Historische Artefakte als Herzensprojekt
Der pensionierte Malermeister Dieter Binger wollte Zeit seines Lebens eigentlich nur eines: Feuerwehrmann werden. Zwei Versuche, sich diesen Traum zu erfüllen, scheiterten leider. Als Brillenträger galt er zu seiner Zeit als nicht geeignet für die Ausübung dieser Tätigkeit. Der Berufswunsch blieb zwar verwehrt, die Leidenschaft für alles, was mit Brandbekämpfung zu tun hatte, konnte der rüstige Rentner sich jedoch erhalten.
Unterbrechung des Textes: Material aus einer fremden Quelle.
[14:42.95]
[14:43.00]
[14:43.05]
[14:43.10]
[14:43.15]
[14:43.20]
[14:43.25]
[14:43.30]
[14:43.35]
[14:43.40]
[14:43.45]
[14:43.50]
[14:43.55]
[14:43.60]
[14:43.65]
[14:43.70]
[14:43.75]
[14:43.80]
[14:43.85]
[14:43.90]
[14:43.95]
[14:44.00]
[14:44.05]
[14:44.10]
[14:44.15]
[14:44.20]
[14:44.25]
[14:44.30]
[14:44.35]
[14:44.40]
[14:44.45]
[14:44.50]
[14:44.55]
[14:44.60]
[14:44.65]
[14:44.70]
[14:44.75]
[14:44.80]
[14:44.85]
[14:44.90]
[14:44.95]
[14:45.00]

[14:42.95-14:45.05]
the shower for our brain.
Mit viel Zeit und Hingabe pflegt er die letzten 11 historischen Brandmelder in Berlin. Jede Wartung nimmt mehrere Stunden Zeit in Anspruch, zum Einsatz kommen Drahtbürste und nicht geringe Mengen roter Farbe, die für den Betrachter spontane Assoziationen mit den typisch englischen Telefonzellen hervorrufen.
Rasch vorbeieilende Touristen können den Wert dieser privaten Initiative im Dienste des Denkmalschutzes gar nicht hoch genug schätzen. Sie sehen in den roten Monumenten maximal ein nettes Fotomotiv und eilen weiter zur nächsten Attraktion. Die Berliner Berufsfeuerwehr hingegen weiß, was sie an Menschen wie Dieter Binger hat.
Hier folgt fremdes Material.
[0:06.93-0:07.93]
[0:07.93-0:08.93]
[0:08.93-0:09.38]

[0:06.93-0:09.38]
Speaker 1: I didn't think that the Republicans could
Als Dank für seinen unermüdlichen Einsatz wurde er mit dem Ehrentitel „Engel der Großstadt“ ausgezeichnet. Als Trophäe gab es einen personalisierten Feuerwehrhelm – fast wie beim richtigen Einsatz also.
Feuermelder mit Promi-Status
Wie immer gibt es innerhalb der Gruppe einen, der aus der Menge klar hervorsticht. Unter Berlins historischen Feuermeldern ist das sicher jener am Schloss Bellevue – dem ersten Haus am Platz, der ersten Adresse in der Stadt.
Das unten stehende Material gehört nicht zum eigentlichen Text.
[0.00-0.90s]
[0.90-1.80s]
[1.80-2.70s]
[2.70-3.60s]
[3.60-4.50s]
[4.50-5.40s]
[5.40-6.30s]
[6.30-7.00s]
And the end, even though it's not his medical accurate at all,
Gleichzeitig wirkt er gerade an diesem Ort wie ein Mahnmal längst vergangener Zeiten. Ob es an der roten Farbe liegt, an dem deutlichen Hinweis „Berechtigt zum Melden ist, wer die Brandstelle angeben kann“ oder der deutlichen Warnung auf der Rückseite: „Missbrauch strafbar“ – historisch Interessierte kommen nicht umhin, zumindest einen Moment lang inne zu halten, um ihm kurz Respekt zu erweisen.
Adresse / Lage: Wo genau kann ich mir den Feuermelder anschauen?
Der Feuermelder steht auf dem Spreeweg, direkt mittig vor dem Schloss Bellevue, wie auf dem ersten Bild des Artikels ersichtlich.